Dergelijke analyses waren in het verleden moeilijk omdat oudere technieken de vernietiging van enkele van de verffragmenten vereisten. Meer recentelijk, studies die microscopische hoeveelheden verf gebruiken of zelfs volledig niet-invasieve studies zoals verschillende soorten spectrometrie, digitale microscopie, röntgenstralen fluorescentie, spectrale reflectie en röntgendiffractie zijn met succes gebruikt om de gebruikte mineralen op te splitsen en het type en de behandeling van de pigment.

Bronnen

  • Bu K, Cizdziel JV en Russ J. 2013. De bron van ijzeroxide pigmenten die worden gebruikt in Pecos River Style Rock Paints.Archeometrie 55(6):1088-1100.
  • Buti D, Domenici D, Miliani C, García Sáiz C, Gómez Espinoza T, Jímenez Villalba F, Verde Casanova A, Sabía de la Mata A, Romani A, Presciutti F et al. 2014. Niet-invasief onderzoek van een pre-Hispanic Maya screenfold-boek: de Madrid Codex. Journal of Archaeological Science 42(0):166-178.
  • Cloutis E, MacKay A, Norman L en Goltz D. 2016. Identificatie van pigmenten van historische kunstenaars met behulp van spectrale reflectie en röntgendiffractie-eigenschappen I. IJzeroxide en oxyhydroxide-rijke pigmenten.Journal of Near Infrared Spectroscopy 24(1):27-45.
  • Dayet L, Le Bourdonnec FX, Daniel F, Porraz G en Texier PJ. 2015. Okerkleurige herkomst- en inkoopstrategieën tijdens het middensteentijdperk bij Diepkloof Rock Shelter, Zuid-Afrika.Archeometrie: n.v.t. n.v.t.
  • Dayet L, Texier PJ, Daniel F en Porraz G. 2013. Okerkleurige bronnen uit de Midden-steentijdsequentie van Diepkloof Rock Shelter, Western Cape, Zuid-Afrika.Journal of Archaeological Science 40(9):3492-3505.
  • Duarte CM. 2014. Rode oker en schelpen: aanwijzingen voor de menselijke evolutie.Trends in ecologie en evolutie 29(10):560-565.
  • Eiselt BS, Popelka-Filcoff RS, Darling JA en Glascock MD. 2011. Hematietbronnen en archeologische okers van Hohokam en O''hamham-locaties in centraal Arizona: een experiment in type-identificatie en karakterisering.Journal of Archaeological Science 38(11):3019-3028.
  • Erdogu B en Ulubey A. 2011. Kleurensymboliek in de prehistorische architectuur van centraal Anatolië en Raman Spectroscopisch onderzoek van rode oker in Chalcolithic Çatalhöyük.Oxford Journal Of Archaeology 30(1):1-11.
  • Henshilwood C, D'Errico F, Van Niekerk K, Coquinot Y, Jacobs Z, Lauritzen S-E, Menu M en Garcia-Moreno R. 2011. Een 100.000 jaar oude okerverwerkingsworkshop in Blombos Cave, Zuid-Afrika.
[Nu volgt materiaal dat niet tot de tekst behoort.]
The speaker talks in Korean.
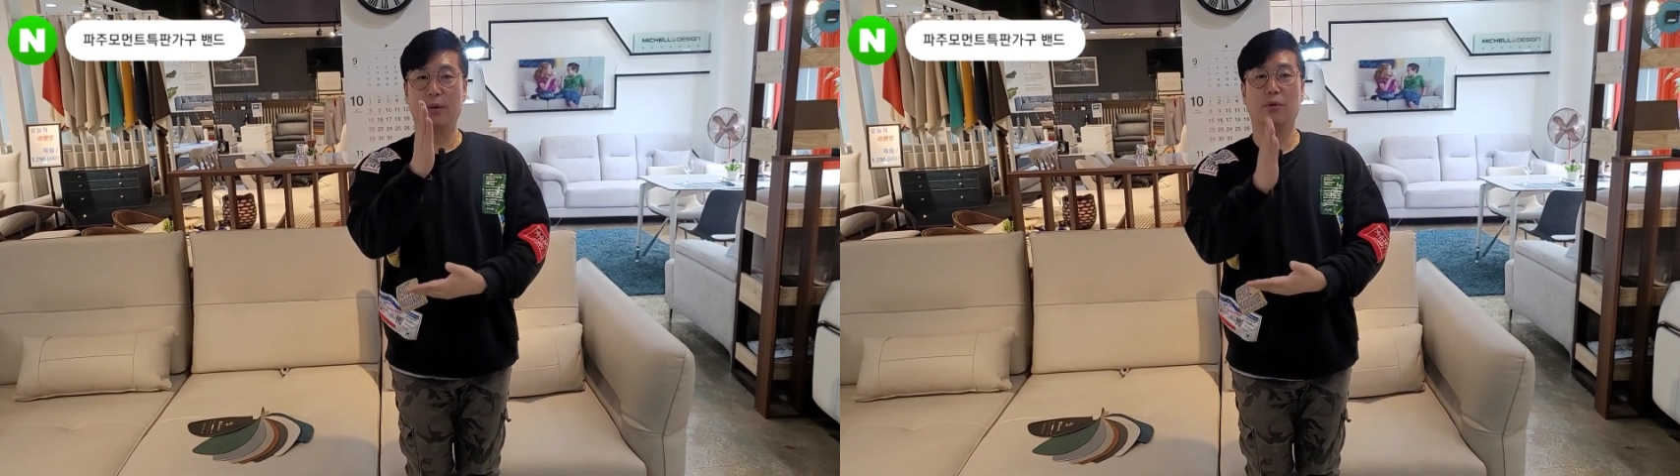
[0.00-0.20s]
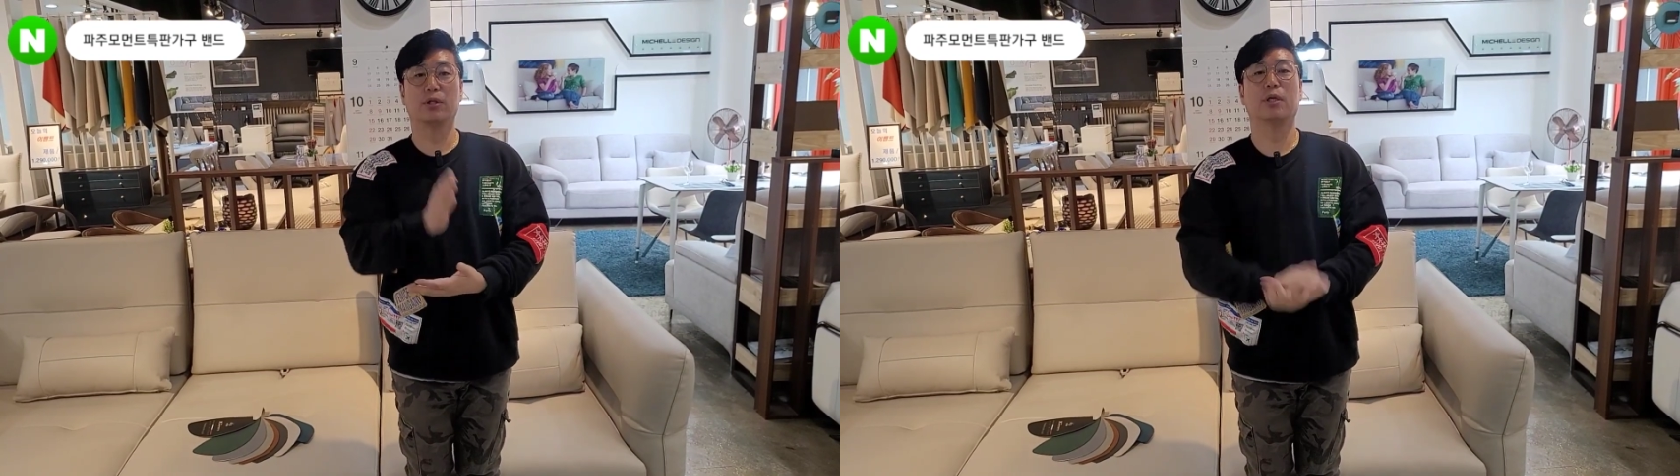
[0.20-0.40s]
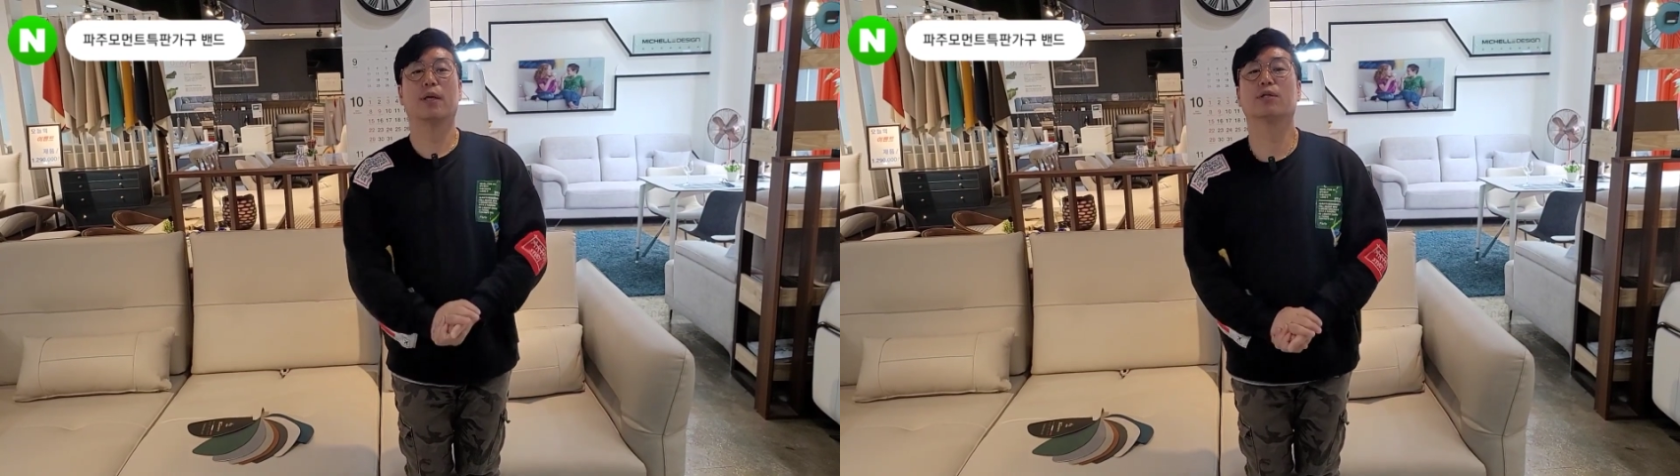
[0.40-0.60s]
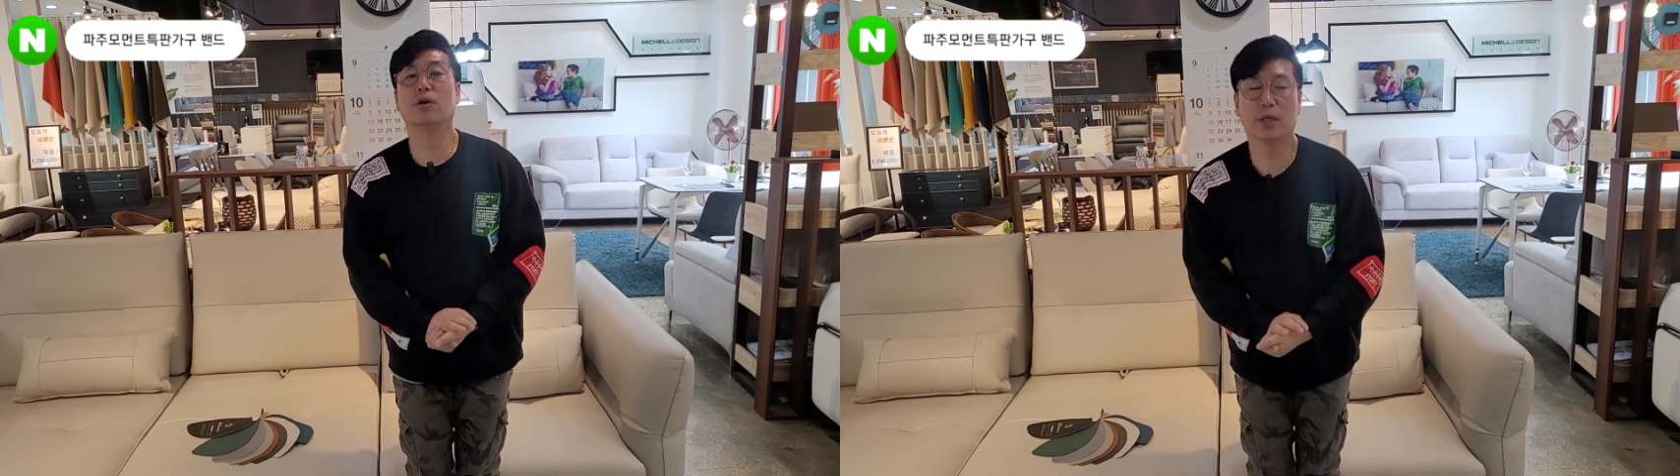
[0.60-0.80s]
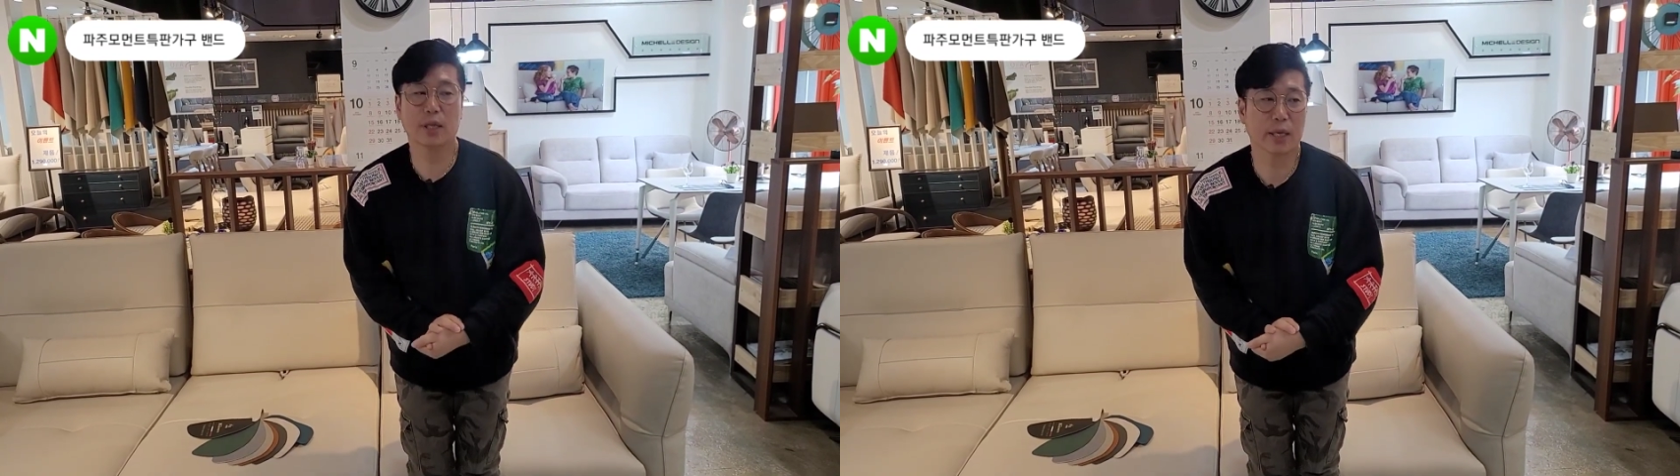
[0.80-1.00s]

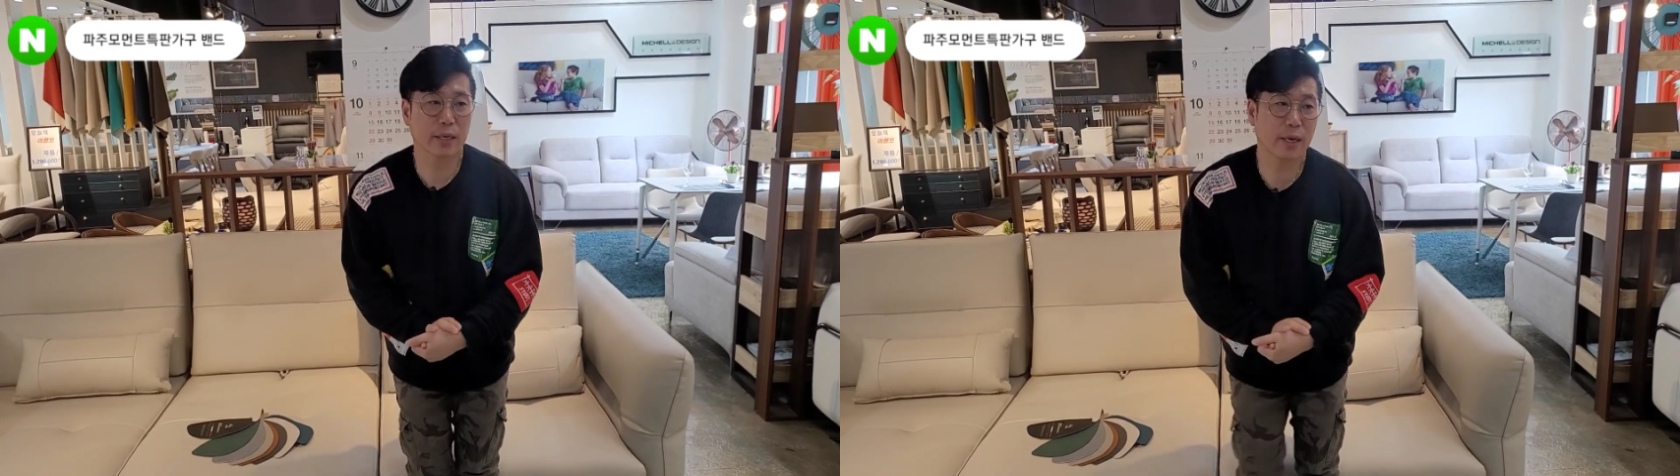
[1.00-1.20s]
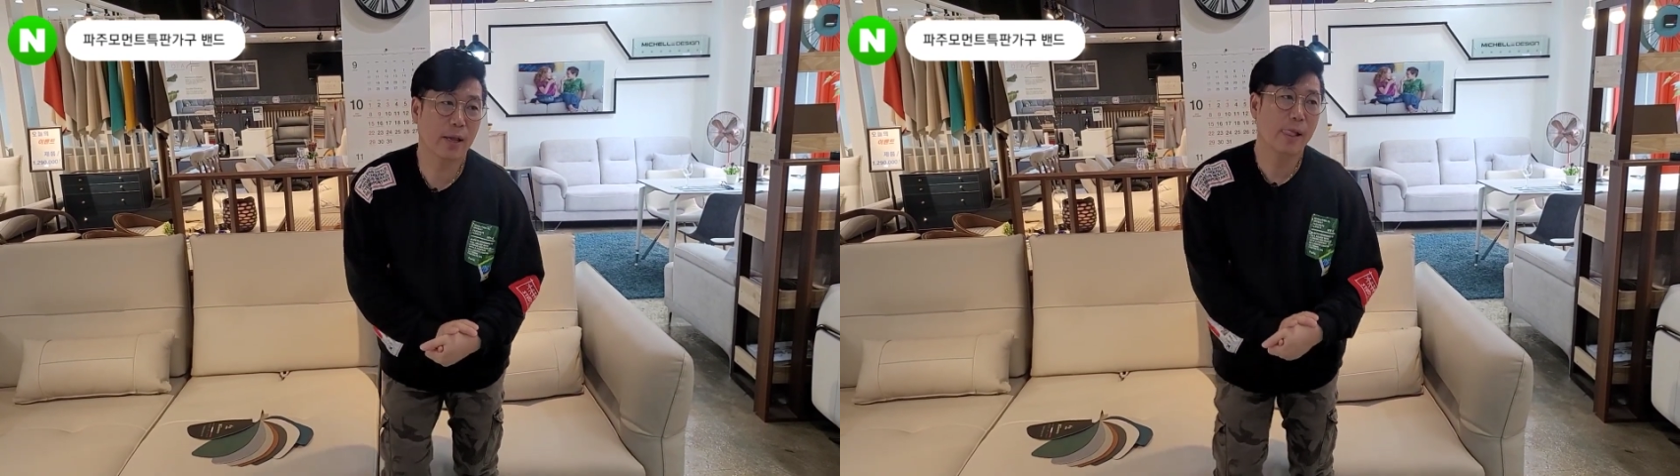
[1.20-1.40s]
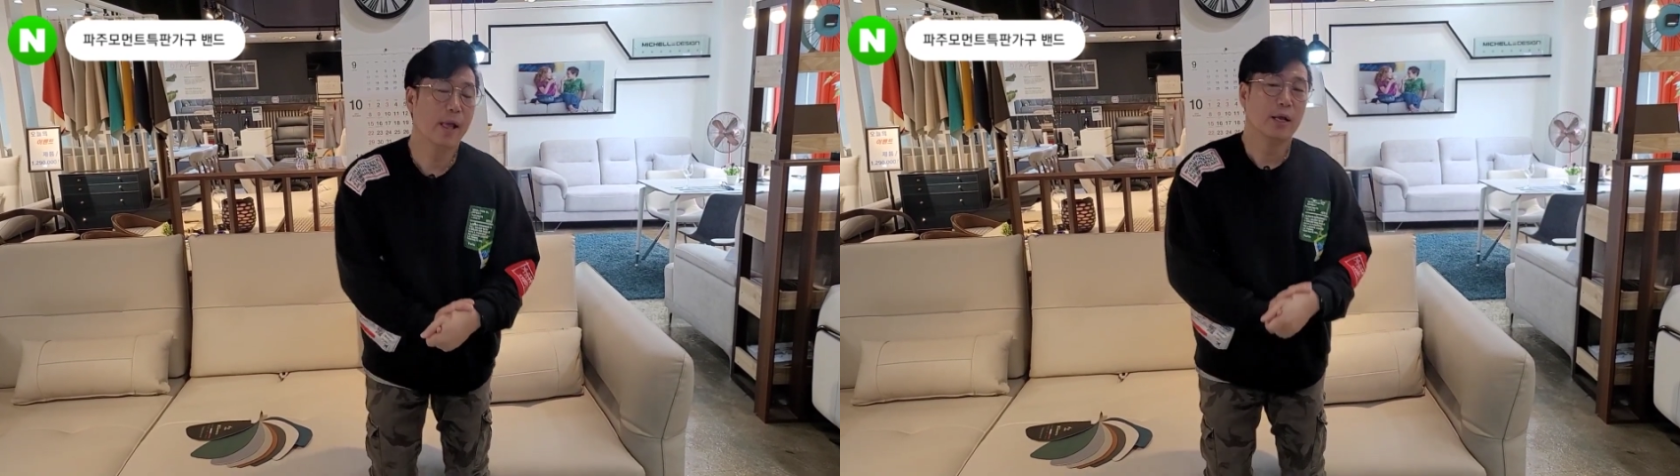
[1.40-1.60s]
명심하셔야 될 게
Wetenschap 334:219-222.
  • Moyo S, Mphuthi D, Cukrowska E, Henshilwood CS, van Niekerk K en Chimuka L. 2016. Blombos-grot: differentiatie in het middensteentijdperk via FTIR, ICP OES, ED XRF en XRD.Quartair Internationaal 404, deel B: 20-29.
  • Rifkin RF. 2012. Verwerking van oker in het middensteentijdperk: het testen van de inferentie van prehistorisch gedrag uit realistisch afgeleide experimentele gegevens.Journal of Antropologische Archeologie 31(2):174-195.
  • Roebroeks W, Sier MJ, Kellberg Nielsen T, De Loecker D, Pares JM, Arps CES en Mucher HJ. 2012. Gebruik van rode oker door vroege Neanderthalers. Proceedings van de National Academy of Sciences 109(6):1889-1894.
  • Villa P, Pollarolo L, Degano I, Birolo L, Pasero M, Biagioni C, Douka K, Vinciguerra R, Lucejko JJ en Wadley L. 2015. Een mengsel van melk en okerkleurige verf, 49.000 jaar geleden gebruikt in Sibudu, Zuid-Afrika.EEN 10 (6): e0131273.